Puerto Rico has officially raised the death toll from Hurricane Maria last year from 64 to nearly 3,000 following the release of a study ordered by the governor of the island. This officially makes Maria one of the deadliest storms in U.S. history. Puerto Rican Governor Ricardo Rosselló acknowledged the higher death count on Tuesday.
Gov. Ricardo Rosselló: “I am announcing, as well, that we are—even though it is an estimate, we are officially changing the—or we are actually putting an official number to the death toll. We will make the 2,975 number as the official estimate for the excess deaths as a product of Maria.”
President Trump has so far not responded to the new official death toll, which is 46 times higher than the initial count. But in October, during a visit to Puerto Rico, Trump boasted about the low official death count.
President Donald Trump: “If you look at a real catastrophe like Katrina, and you look at the tremendous hundreds and hundreds and hundreds of people that died, and you look at what happened here with really a storm that was just totally overpowering—nobody’s ever seen anything like this—and what is your—what is your death count as of this moment? Seventeen?”
Gov. Ricardo Rosselló: “Sixteen certified.”
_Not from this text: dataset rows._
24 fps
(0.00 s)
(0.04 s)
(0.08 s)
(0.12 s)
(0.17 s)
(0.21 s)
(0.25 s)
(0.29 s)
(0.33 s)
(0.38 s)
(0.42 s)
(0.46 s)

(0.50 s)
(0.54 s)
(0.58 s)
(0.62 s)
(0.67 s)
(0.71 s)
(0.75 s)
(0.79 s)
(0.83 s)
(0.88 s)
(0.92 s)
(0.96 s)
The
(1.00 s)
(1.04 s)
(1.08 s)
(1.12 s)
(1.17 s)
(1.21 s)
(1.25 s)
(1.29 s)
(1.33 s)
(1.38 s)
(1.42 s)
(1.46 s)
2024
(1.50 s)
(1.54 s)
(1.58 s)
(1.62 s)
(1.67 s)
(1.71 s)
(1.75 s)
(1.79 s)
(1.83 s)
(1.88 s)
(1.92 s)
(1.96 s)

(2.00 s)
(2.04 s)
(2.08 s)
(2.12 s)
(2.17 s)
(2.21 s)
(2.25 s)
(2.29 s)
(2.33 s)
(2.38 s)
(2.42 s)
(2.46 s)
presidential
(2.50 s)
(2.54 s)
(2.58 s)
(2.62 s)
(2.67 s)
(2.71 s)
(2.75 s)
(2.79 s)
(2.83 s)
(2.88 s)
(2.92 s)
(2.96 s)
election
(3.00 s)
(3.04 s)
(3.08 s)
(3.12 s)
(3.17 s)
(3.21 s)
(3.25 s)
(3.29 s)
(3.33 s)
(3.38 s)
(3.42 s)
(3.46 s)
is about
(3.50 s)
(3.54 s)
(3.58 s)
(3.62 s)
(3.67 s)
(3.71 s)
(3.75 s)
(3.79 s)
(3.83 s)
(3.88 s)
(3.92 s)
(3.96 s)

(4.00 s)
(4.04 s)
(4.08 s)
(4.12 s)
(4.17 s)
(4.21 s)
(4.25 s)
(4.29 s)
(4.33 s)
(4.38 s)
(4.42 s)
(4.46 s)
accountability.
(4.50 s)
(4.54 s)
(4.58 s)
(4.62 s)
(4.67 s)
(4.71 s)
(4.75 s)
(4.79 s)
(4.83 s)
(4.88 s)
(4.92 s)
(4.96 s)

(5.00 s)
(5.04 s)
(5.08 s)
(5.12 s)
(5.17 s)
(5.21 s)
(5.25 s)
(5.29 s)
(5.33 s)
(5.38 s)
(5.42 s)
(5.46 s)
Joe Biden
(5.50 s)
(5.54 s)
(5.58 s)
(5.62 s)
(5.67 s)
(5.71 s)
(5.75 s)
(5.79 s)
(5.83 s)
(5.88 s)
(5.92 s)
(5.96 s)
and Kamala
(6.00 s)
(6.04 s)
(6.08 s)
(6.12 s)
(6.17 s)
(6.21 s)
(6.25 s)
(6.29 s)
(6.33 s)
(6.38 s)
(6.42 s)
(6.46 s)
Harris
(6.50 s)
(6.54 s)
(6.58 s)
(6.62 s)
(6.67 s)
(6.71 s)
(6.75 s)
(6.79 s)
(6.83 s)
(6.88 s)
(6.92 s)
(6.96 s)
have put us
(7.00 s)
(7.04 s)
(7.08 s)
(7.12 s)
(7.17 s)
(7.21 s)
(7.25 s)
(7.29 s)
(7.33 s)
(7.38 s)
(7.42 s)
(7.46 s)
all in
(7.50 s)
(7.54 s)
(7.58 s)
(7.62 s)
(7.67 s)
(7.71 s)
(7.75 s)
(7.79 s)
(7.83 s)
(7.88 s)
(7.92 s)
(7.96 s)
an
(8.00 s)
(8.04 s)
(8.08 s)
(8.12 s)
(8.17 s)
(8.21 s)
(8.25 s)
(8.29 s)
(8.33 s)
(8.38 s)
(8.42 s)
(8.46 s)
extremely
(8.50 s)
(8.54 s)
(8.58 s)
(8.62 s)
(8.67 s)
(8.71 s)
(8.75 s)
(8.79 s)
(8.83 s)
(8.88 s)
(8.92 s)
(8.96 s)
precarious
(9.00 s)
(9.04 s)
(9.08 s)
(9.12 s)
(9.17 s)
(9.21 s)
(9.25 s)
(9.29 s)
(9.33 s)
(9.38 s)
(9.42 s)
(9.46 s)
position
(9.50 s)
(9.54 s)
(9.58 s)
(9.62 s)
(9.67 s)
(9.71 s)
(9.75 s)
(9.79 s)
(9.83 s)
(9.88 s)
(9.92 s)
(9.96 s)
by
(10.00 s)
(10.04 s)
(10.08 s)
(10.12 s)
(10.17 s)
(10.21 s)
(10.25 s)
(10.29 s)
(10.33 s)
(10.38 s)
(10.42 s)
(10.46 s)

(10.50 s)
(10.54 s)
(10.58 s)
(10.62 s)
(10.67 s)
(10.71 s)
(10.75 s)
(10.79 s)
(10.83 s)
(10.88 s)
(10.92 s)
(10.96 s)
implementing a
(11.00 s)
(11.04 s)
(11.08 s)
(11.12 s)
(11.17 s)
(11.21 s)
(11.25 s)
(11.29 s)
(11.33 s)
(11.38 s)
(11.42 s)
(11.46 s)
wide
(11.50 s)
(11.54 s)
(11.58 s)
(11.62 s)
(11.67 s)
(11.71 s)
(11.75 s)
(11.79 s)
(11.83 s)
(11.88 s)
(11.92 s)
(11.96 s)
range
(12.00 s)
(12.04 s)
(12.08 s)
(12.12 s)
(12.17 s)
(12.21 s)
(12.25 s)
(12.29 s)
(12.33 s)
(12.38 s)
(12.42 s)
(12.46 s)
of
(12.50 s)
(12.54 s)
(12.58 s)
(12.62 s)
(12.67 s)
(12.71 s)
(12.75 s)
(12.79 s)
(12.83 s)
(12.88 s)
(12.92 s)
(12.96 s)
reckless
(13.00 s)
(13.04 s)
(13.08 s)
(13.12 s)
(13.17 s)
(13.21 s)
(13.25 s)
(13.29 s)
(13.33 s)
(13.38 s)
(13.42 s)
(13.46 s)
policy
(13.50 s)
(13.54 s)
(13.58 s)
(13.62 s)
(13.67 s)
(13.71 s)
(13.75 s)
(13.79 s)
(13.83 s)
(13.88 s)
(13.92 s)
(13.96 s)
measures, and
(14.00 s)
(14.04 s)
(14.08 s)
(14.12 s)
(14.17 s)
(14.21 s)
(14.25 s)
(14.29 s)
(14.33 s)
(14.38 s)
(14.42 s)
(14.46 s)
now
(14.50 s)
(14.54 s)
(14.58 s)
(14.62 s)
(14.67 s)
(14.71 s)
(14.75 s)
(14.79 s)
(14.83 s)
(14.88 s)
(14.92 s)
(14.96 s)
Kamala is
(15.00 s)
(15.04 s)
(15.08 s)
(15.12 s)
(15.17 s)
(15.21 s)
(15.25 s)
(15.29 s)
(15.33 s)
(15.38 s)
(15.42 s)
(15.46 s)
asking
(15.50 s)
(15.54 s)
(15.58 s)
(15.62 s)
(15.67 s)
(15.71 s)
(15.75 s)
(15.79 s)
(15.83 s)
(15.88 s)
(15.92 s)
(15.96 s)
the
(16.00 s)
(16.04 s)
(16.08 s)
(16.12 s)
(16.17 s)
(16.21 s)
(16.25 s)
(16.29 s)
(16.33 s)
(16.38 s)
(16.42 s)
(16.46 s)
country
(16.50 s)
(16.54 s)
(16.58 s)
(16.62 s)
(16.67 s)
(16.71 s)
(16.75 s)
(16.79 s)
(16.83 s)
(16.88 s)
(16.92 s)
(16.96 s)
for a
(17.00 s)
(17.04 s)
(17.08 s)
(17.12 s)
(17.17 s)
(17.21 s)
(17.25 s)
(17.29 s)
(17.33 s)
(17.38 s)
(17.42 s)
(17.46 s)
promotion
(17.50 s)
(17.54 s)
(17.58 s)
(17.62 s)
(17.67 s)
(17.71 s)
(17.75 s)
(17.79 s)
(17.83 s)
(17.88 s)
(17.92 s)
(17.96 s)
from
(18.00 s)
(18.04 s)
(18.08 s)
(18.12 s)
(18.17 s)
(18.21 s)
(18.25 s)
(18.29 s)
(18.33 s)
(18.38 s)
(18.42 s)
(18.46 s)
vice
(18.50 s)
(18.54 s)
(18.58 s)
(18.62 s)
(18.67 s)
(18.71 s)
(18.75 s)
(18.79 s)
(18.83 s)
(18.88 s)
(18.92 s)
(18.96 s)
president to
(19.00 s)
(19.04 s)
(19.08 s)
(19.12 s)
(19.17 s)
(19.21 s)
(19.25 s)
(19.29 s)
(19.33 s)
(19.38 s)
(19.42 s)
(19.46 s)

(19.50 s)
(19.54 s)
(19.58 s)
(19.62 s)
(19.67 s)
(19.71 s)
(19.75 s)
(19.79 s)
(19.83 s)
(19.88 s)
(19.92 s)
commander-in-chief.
President Donald Trump: “Sixteen people certified. Sixteen people versus in the thousands. You can be very proud of all of your people, all of our people, working together. Sixteen versus literally thousands of people.”
While Puerto Rico is now putting the death toll at 2,975, other studies show the actual death toll from Hurricane Maria may be considerably higher. In May, a study published in The New England Journal of Medicine found the death toll to be at least 4,645—and perhaps as high as 5,740.